Panellerdeki kadın erkek oranlarını takip etmek sizin nereden aklınıza geldi?
Kendiliğinden gelişti. Gerek mesleki anlamda gerekse ilgi alanlarım doğrultusunda her gün onlarca farklı etkinlik duyurusu ile karşılaşıyorum.
Özellikle sosyal medyada gördüğüm etkinlik (panel, kongre, toplantı) afişlerinin bir çoğunda katılımcıların sadece erkeklerden oluşması dikkatimi çekti ve bunu Facebook hesabımdan afişleri ikili veya üçlü gruplar şeklinde paylaşmaya başladım.
Yakın çevrem de kendi alanlarındaki kadınsız toplantıları bana iletmeye başladılar listeye eklemem için.
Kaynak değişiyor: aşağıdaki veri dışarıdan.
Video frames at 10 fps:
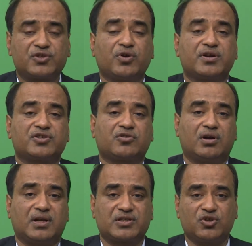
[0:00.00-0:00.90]
So, it is
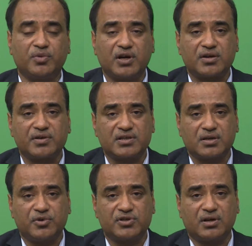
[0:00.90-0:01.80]
called as cumulative
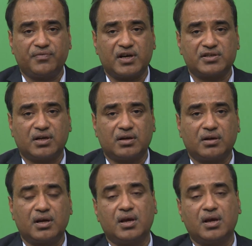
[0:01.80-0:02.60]
distribution function.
Bu şekilde sayı ve farkındalık arttı.
Panellerdeki kadın-erkek oranlarındaki eşitsizlik özel olarak mı dikkatinizi çekti?
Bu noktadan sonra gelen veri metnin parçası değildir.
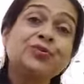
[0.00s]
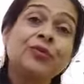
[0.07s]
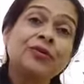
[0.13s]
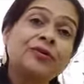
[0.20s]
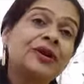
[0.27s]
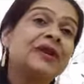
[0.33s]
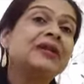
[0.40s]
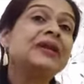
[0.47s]

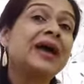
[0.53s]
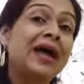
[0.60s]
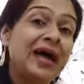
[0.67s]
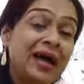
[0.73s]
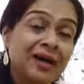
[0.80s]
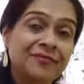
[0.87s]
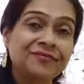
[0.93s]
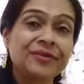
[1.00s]
already
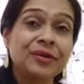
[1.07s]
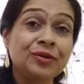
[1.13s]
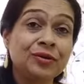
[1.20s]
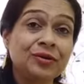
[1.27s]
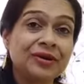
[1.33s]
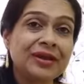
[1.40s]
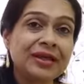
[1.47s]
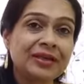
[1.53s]
have in your
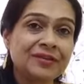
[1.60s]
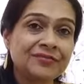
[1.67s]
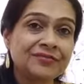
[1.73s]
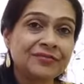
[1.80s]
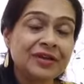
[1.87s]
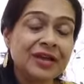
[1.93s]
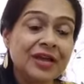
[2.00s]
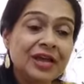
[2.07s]
life,
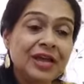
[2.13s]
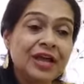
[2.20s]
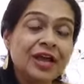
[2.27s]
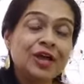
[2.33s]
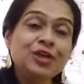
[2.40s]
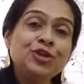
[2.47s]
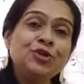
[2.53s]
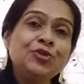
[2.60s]

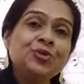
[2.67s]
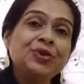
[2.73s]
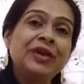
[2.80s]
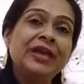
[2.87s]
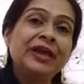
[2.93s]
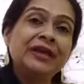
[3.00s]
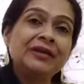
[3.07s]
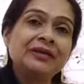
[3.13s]
you
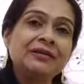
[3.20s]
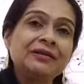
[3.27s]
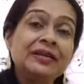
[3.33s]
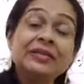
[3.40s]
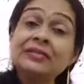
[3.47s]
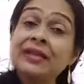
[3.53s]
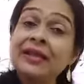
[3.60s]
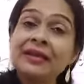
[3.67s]
get,
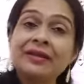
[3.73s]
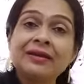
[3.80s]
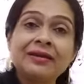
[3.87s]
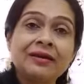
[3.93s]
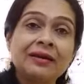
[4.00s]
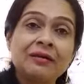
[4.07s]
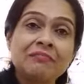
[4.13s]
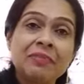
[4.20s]
it's like
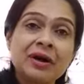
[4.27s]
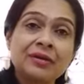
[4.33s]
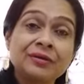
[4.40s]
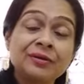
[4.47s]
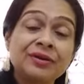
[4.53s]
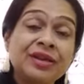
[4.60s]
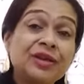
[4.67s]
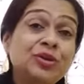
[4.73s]
karma,
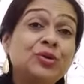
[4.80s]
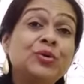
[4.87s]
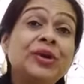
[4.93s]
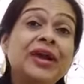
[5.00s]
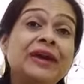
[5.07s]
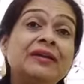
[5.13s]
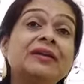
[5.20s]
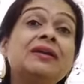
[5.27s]
okay? You
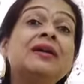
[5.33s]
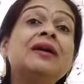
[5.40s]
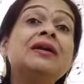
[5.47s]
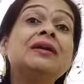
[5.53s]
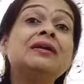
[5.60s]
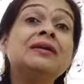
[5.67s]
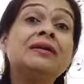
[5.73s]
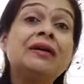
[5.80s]
get
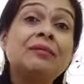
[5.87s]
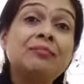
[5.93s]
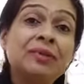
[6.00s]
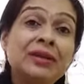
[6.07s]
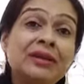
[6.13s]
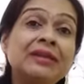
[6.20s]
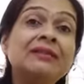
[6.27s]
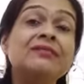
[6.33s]
double
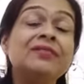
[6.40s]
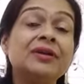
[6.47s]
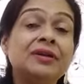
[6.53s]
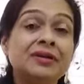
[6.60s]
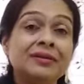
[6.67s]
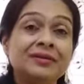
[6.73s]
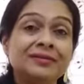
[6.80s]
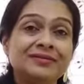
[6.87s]
in
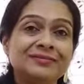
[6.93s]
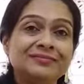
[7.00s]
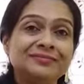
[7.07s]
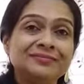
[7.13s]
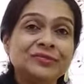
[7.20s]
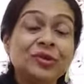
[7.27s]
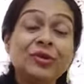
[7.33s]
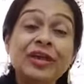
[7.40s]
return,
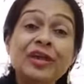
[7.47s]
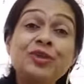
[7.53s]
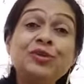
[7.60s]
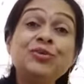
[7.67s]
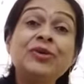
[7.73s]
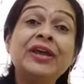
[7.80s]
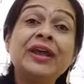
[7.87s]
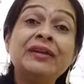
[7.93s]
okay? You
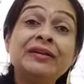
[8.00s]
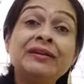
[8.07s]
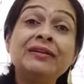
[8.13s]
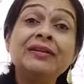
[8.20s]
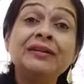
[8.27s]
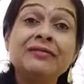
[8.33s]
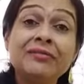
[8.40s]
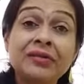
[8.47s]
get it
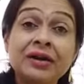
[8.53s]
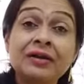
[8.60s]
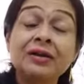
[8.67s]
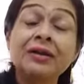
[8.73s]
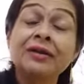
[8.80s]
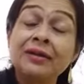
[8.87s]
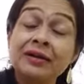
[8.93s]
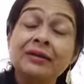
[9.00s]
in
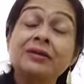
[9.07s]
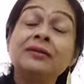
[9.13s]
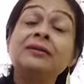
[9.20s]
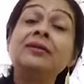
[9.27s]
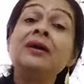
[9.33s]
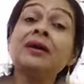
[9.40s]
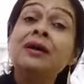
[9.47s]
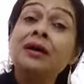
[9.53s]

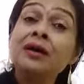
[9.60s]
return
Dünyada zaten bu eşitsizliğe dikkat çekenler vardı. Bu işin öncülerinden Finlandiyalı feminist Dr. Saara Särmä’dan ilham aldım. Bu başlıktaki web sayfasında tüm katılımcıları erkek olan etkinlikleri derliyordu. Bende daha kalıcı olması için Ekim 2017’de bloğumda kadınsız toplantıların afişlerini biriktirmeye başladım.
Tek bir yerde toplu halde görünce durumun vahameti daha çok çıktı. Bir de kadınların çoğunlukla moderatör/sunucu rolünde olduğu dikkatimi çekti. “Tek Kadınlı Toplantılar” başlıklı ayrı bir derleme yapmaya başladım ama sürdüremedim.
“Kadınsız toplantılar azaldı”
Panellerdeki kadın-erkek oranlarını takip ederken hangi bulgularla karşılaştınız?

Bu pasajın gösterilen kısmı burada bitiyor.